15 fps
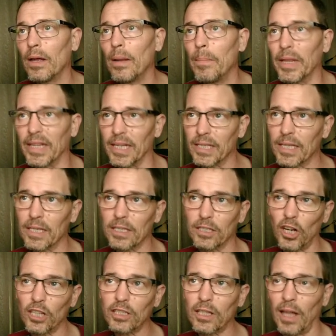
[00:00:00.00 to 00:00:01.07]
But this is
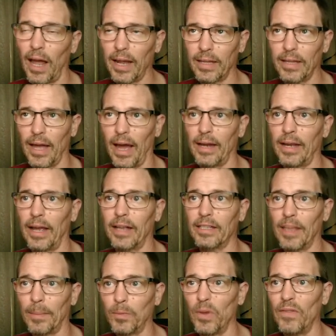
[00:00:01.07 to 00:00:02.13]
just like that,
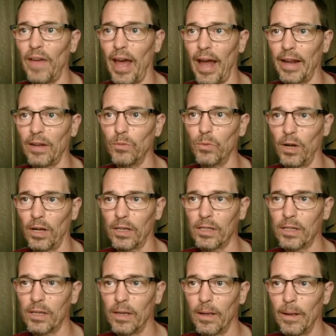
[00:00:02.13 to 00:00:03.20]
except we've added rooks.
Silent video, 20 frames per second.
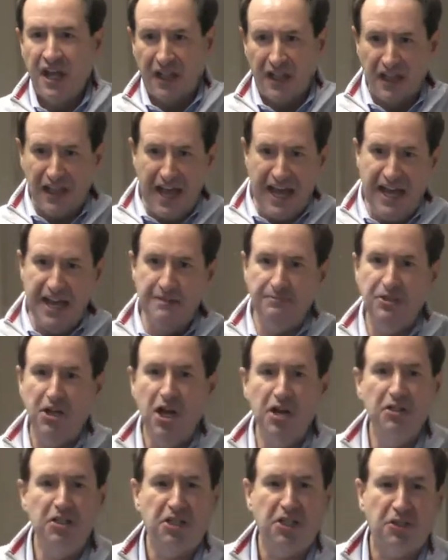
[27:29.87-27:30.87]
Let him
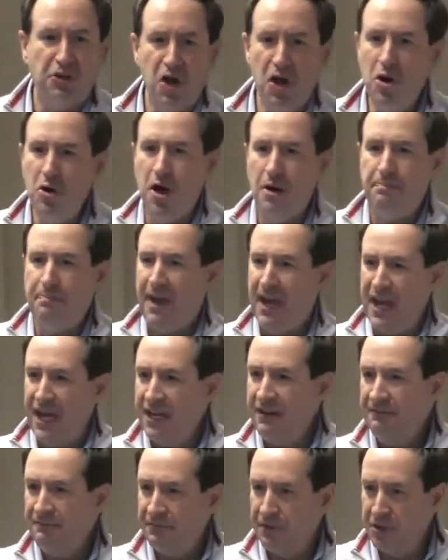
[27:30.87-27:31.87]
go through a
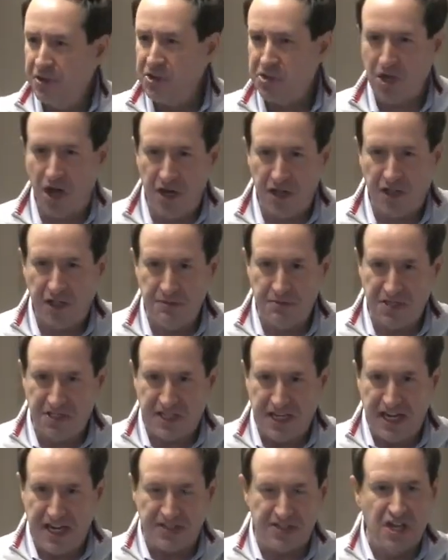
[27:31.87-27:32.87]
painful
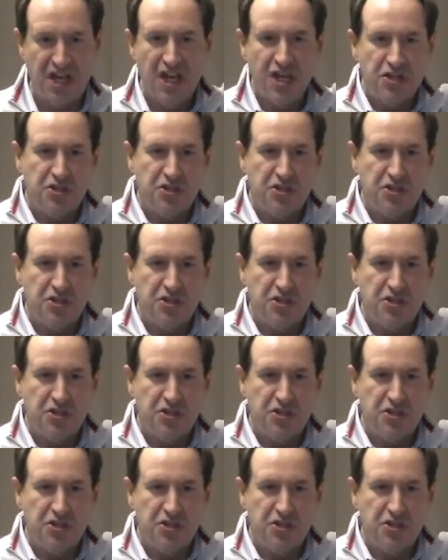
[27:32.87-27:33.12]
circumstance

### PROBLEM TO WORK ON
Give back every entry verbatim. No pictures belong in the copy.

### RESULT BELOW
15 fps
[00:00:00.00 to 00:00:01.07]
But this is
[00:00:01.07 to 00:00:02.13]
just like that,
[00:00:02.13 to 00:00:03.20]
except we've added rooks.
Silent video, 20 frames per second.
[27:29.87-27:30.87]
Let him
[27:30.87-27:31.87]
go through a
[27:31.87-27:32.87]
painful
[27:32.87-27:33.12]
circumstance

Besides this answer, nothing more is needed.